Wednesday 30th May 2012
The music above in that rather blurry photo is what was giving me the heeby jeebies this evening at our choir rehearsal. I play the piano for our casual women’s choir. It’s run by my colleague Gill, and there are usually between ten and fifteen mums, teachers, teaching assistants, grannies and friends of the school who turn up to sing. Some read music, some are trained singers, but most just enjoy singing and most are just learning as they go along. We are a happy bunch of singing amateurs.
We sing showtunes and whatever else we feel like; our repertoire includes Fields of Gold, Feed the Birds and various other well known tunes… Originally I went along to sing, but in week two, I suggested a song that I fancied singing.
"Fine, we can sing it," she said, "But you’ll have to play the piano, as my sightreading is not up to it."
"Ok!" I said recklessly and sat myself down at the upright, heart in my mouth, wondering what I’d just agreed to.
Three years later I am the regular accompanist, playing every week come hell or high water, (or I was until I was ill in November). There were times at the beginning when playing for choir was hell. When I was doing my teacher training, I was so tired in the evenings and I had so much work to do after a full day of teaching and then looking after kids that the thought of choir made me feel sick. But I couldn’t let my choir friends down, so I went every week. I pretty much hated it then.
And then when I was a brand new teacher, working full-time I still went each week. I can’t say that I really, really enjoyed it. I was just too tired. But during the falling apart of my marriage and the painful parts of that, it was a rhythm to hang onto, a group of people who came together to simply enjoy an hour of singing. I liked being a part of something and playing. I liked being necessary to the creation of something lovely.
Initially, I remember I was a ball of nerves playing the piano in front of parents and colleagues. I have always hated performing at the piano. I worried intensely all Wednesday, every Wednesday that I wouldn’t remember how to play the various accompaniments. I would sit at the piano stool worrying that everyone thought I was useless. And then I would worry that Gill thought I was useless. And I thought I was pretty useless. Stupid really.
It took years before I realised that actually, if I didn’t play the piano, choir was much less fun for everybody. They needed me to play. If I wasn’t there, if I didn’t play, even taking into account the wrong notes and misreading of music, the multiple times I accidentally threw my music on the floor instead of turning a page, or turned two pages and played the wrong bit, or forgetting to repeat, or playing in the wrong key, or daydreaming and starting in the wrong place, it wasn’t the same. Despite all of my painfully obvious foibles, I was the pianist. I am the pianist.
And it’s a funny thing really. I’ve grown into the role.

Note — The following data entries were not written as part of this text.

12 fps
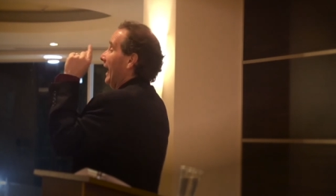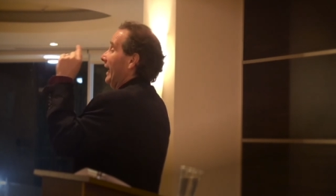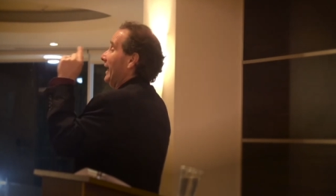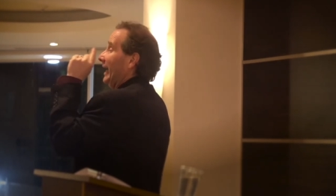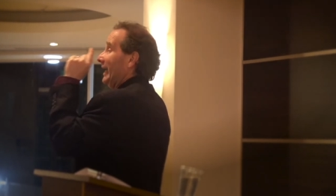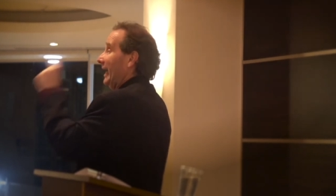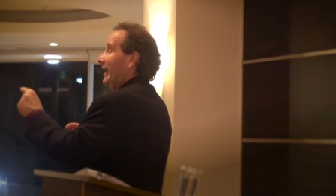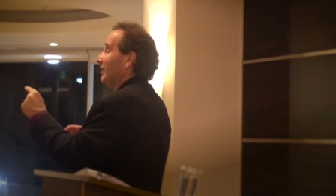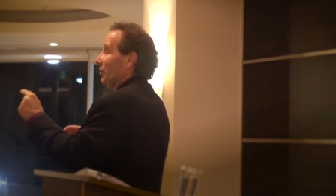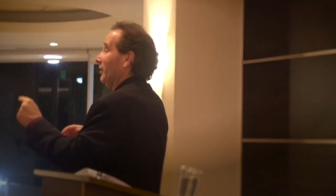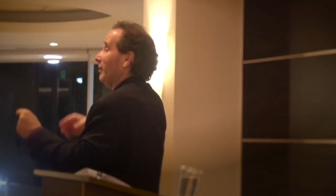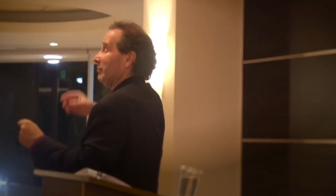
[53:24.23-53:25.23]
and I
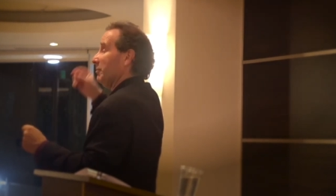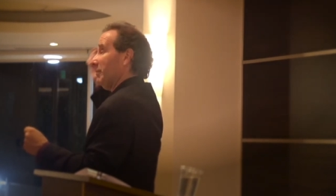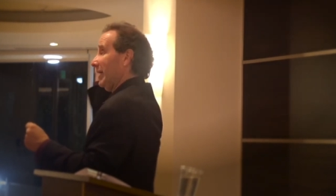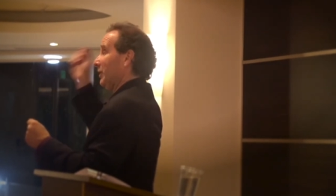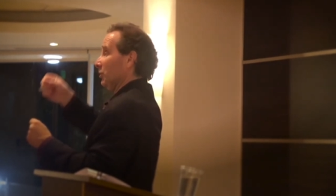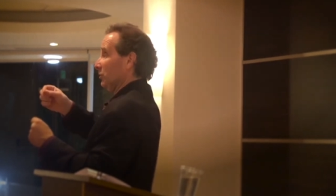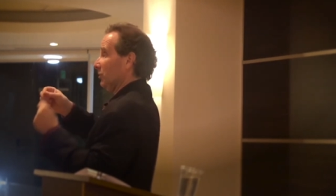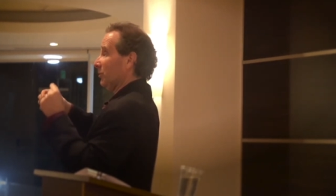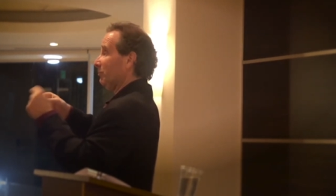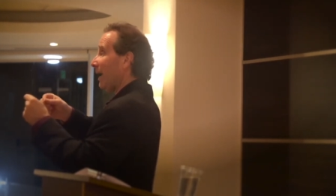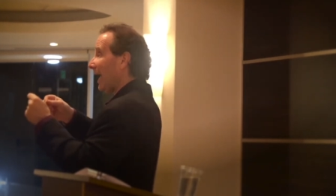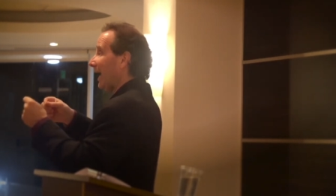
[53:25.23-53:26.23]
hate her, I'm going to make her
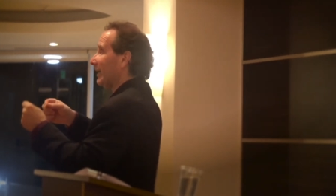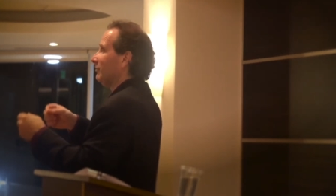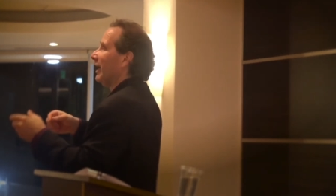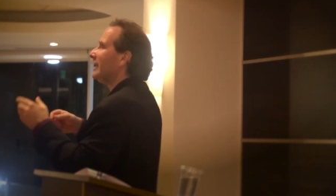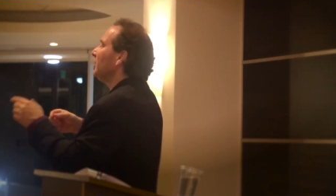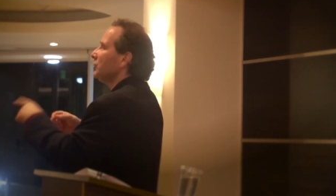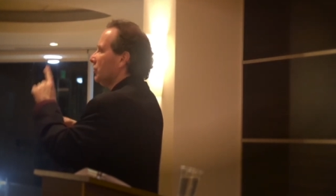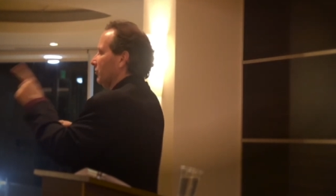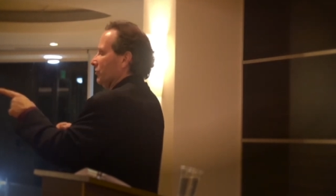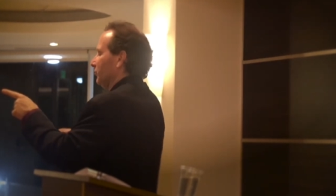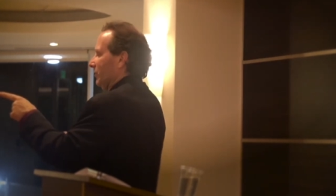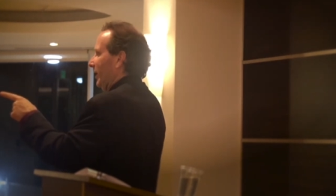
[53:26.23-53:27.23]
look bad, right?
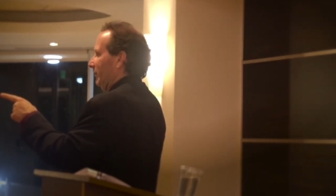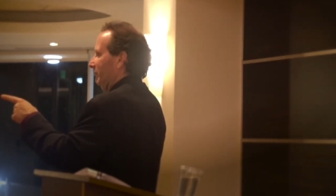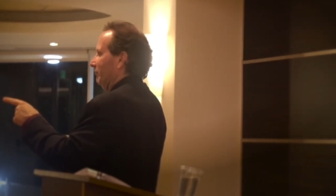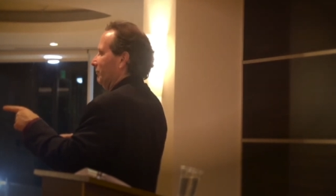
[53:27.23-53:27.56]
Don't use her name,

Nowadays, Gill just hands me music. Usually I just play, and it’s fine. Most of what we sing doesn’t have anything too tremendously challenging as an accompaniment. But sometimes I open it and groan, like today, when I realise it’s going to be me thrashing up and down a keyboard hopefully hitting some of the notes in at least some of the right places.
I’m not an awful pianist, and my sightreading is quite good these days, through necessity, but I’m not a professional musician, I’m just a jobbing joanna player. But I have grown a thicker skin and lost my silly, slightly precious attitude to performing. I’m there as part of the team. I don’t care if I get something wrong, and I don’t have kittens any more over playing the introduction to a song in D flat major and forgetting a flat. It’s not the end of the world if I have to start again, and nobody actually cares if I don’t get everything right. I think, in fact, that a willingness to be exposed in one’s fallibility can be an encouraging thing for others.

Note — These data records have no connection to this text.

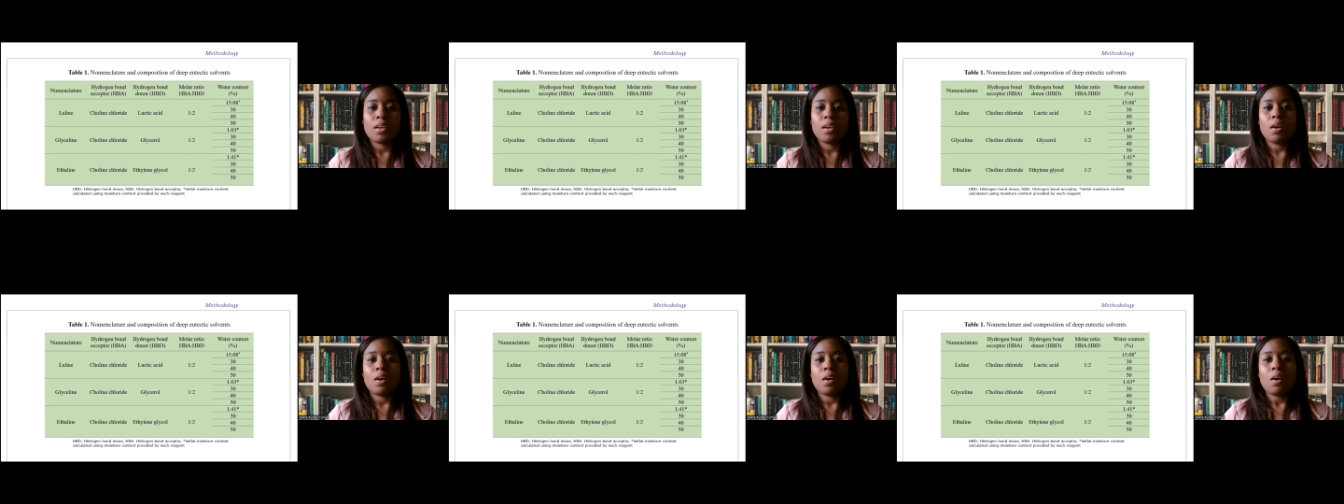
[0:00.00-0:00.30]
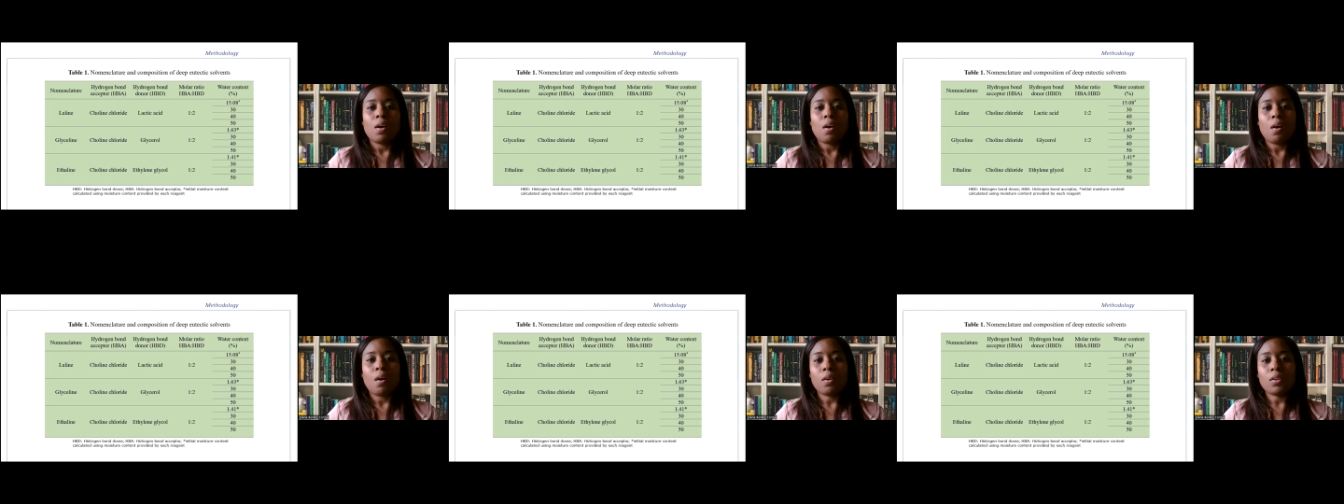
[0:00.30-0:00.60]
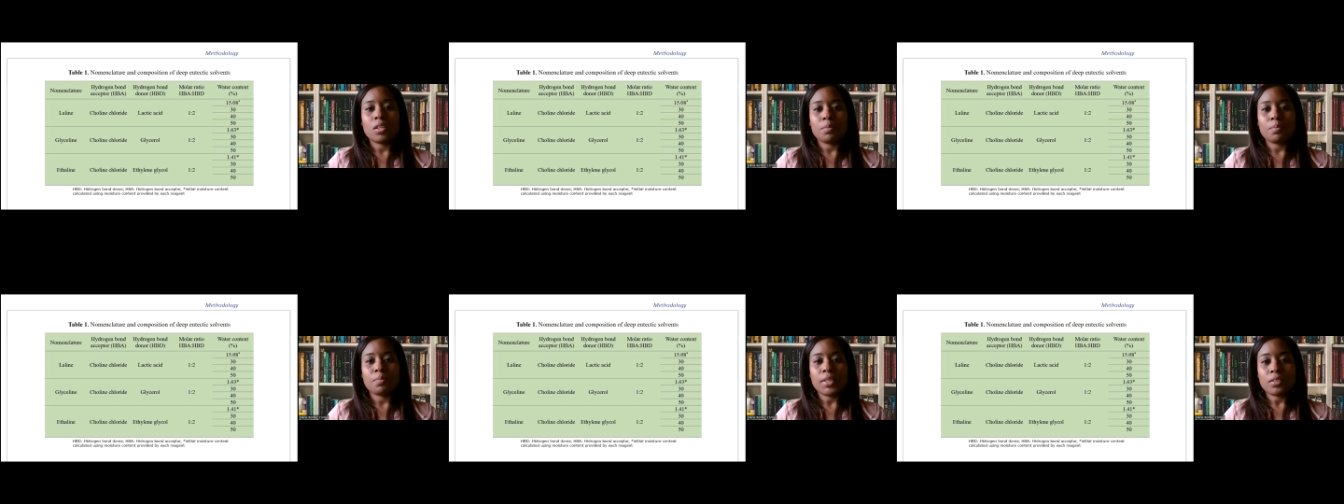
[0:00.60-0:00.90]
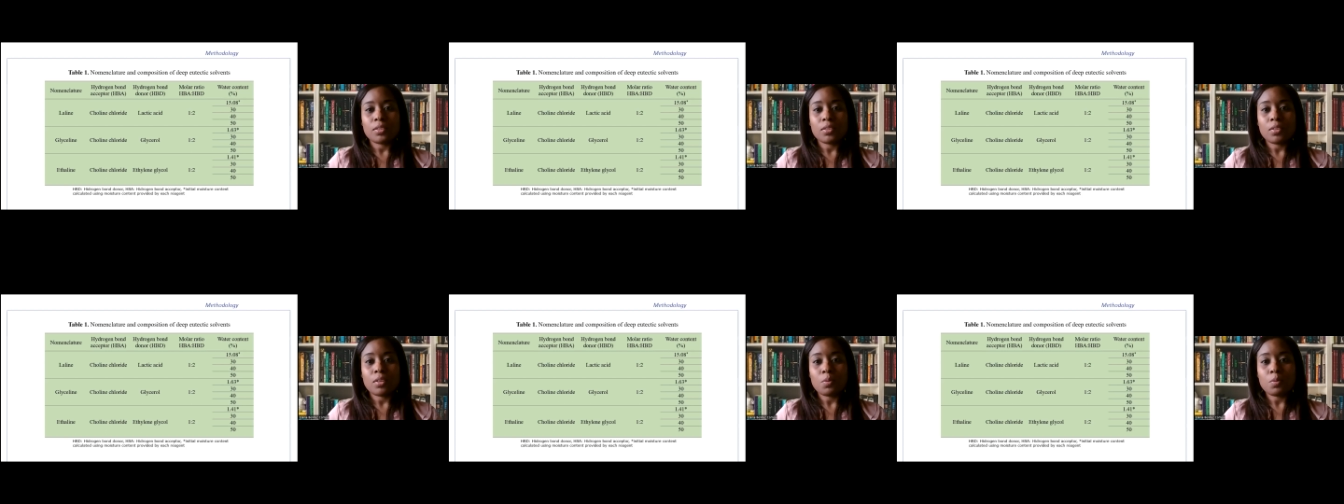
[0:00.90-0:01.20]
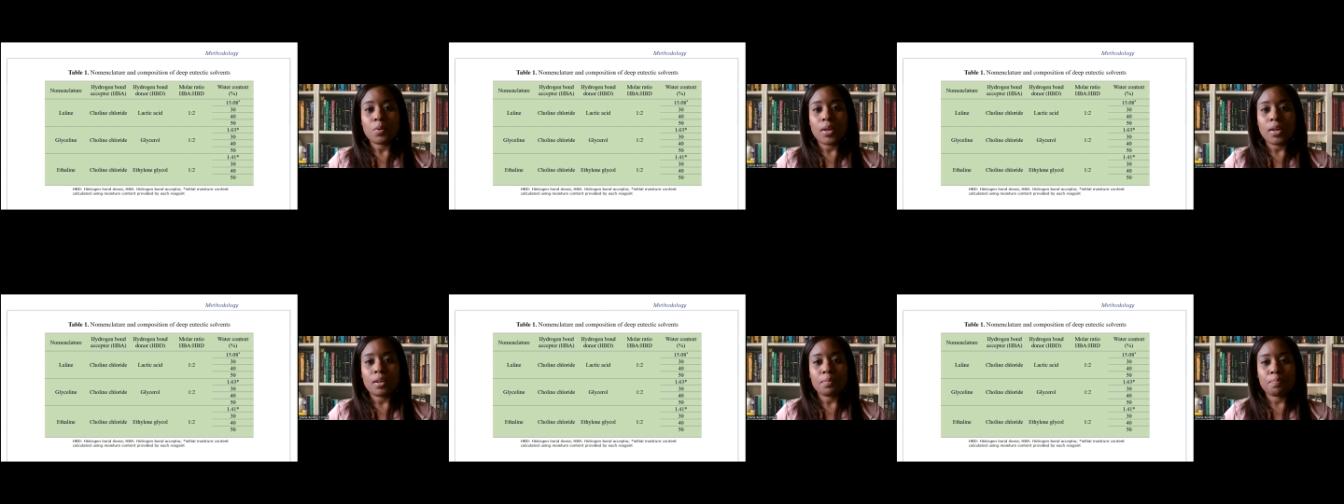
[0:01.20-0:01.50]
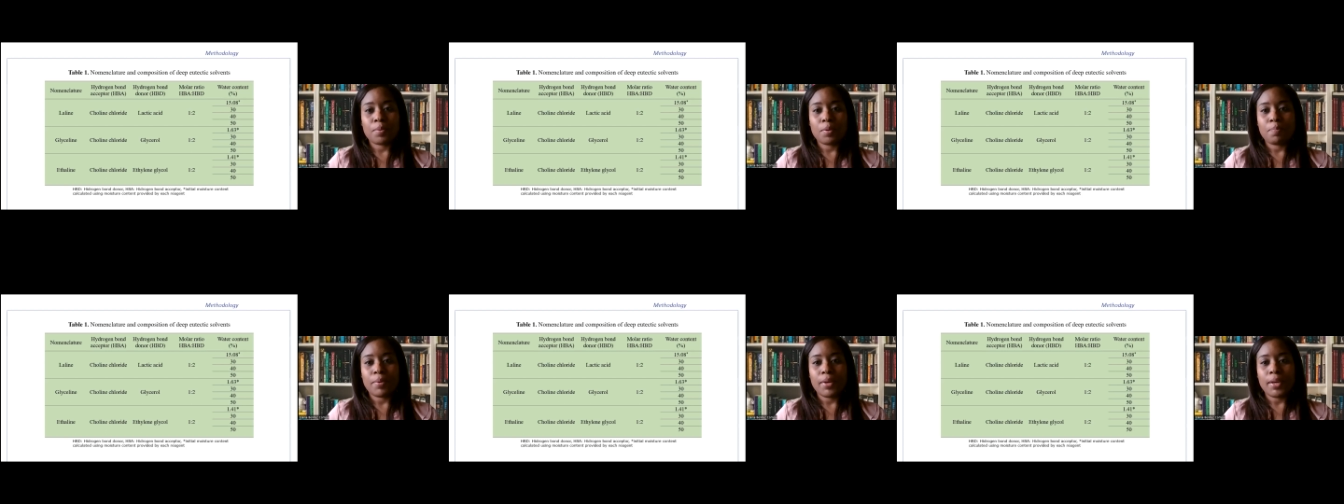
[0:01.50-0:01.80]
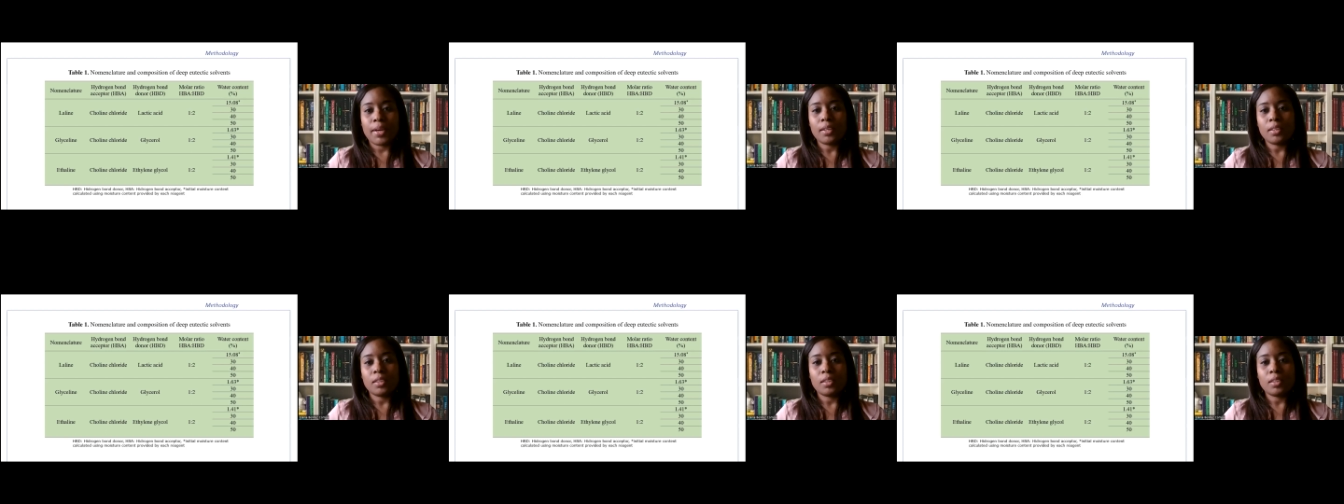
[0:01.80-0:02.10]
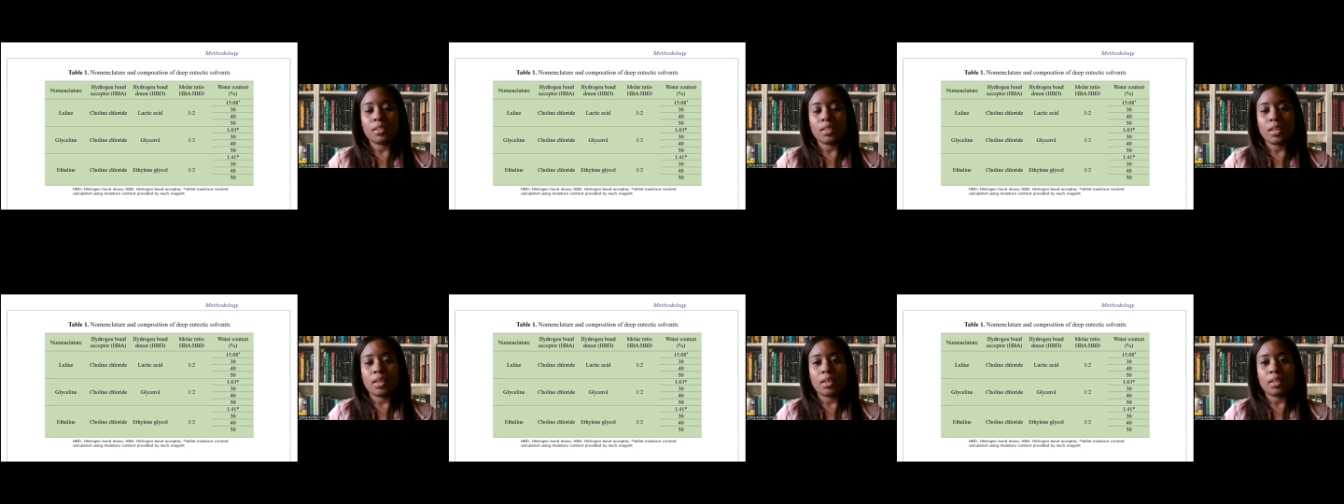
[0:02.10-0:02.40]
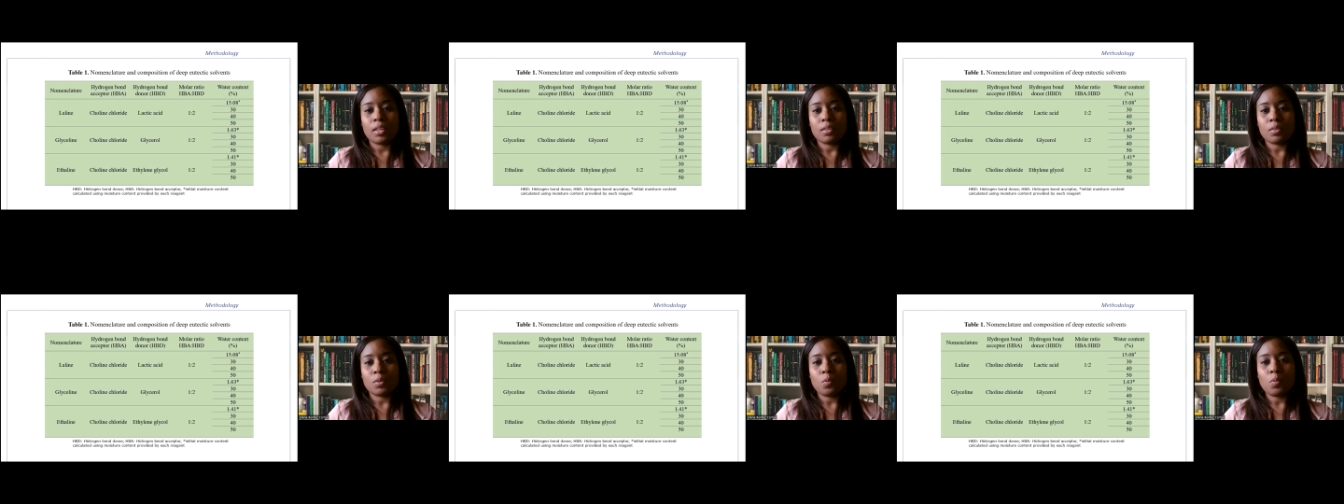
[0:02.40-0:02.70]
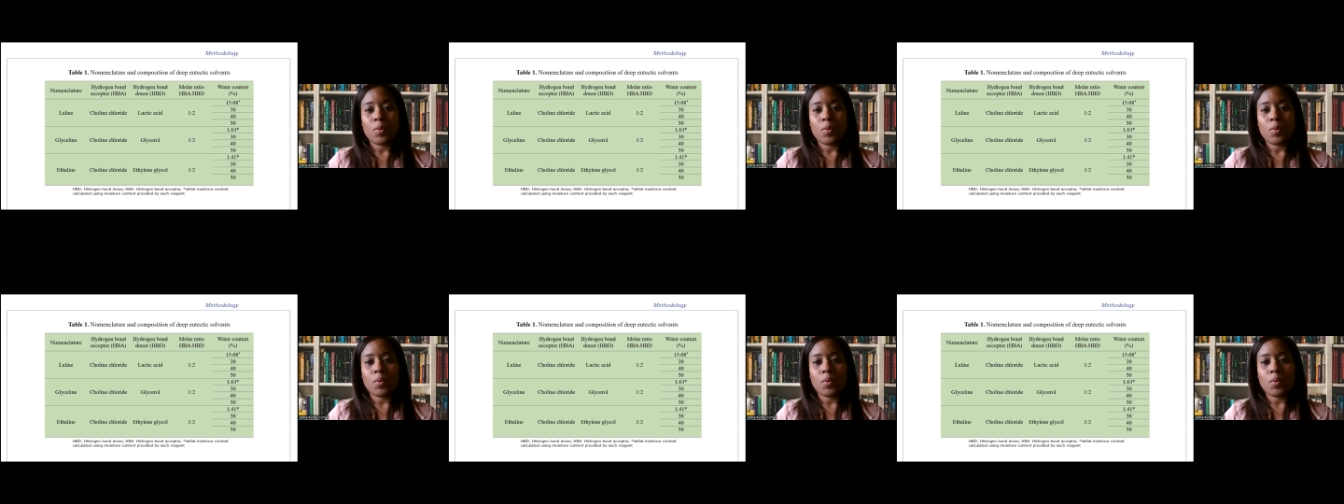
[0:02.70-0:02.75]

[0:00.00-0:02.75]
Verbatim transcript: All the mixtures were prepared in a eh,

Starting to play for choir again in the last few weeks has been really important to me. I didn’t anticipate that at all. I thought it would be harder than it is proving. In fact it is a barometer for my ability to cope with stress and to manage my own stamina, my energy levels. Tonight I played one song that I knew, and 4 that I had never seen before. A year or two ago, that would have sent my stress levels through the roof and I wouldn’t have enjoyed my evening. Tonight I had a good old go at whatever was put in front of me, I played it mostly pretty accurately. And on the occasions where my fingers just mysteriously hit any old note at all, I stifled my giggles and carried on. I only threw the music on the floor once, and I think I didn’t forget anything important at all this evening. No disasters. Oh, apart from my hysterics over six sharps of course, but well, that’s understandable isn’t it?
There are definite signs that I’m returning to my old strength, and I think my ability not to completely freak out over an unexpected modulation is one of them. Having said that, if you could somehow persuade my dear friends in the choir that this Abba medley is shite to play on the piano, I’d be tremendously grateful. Ta.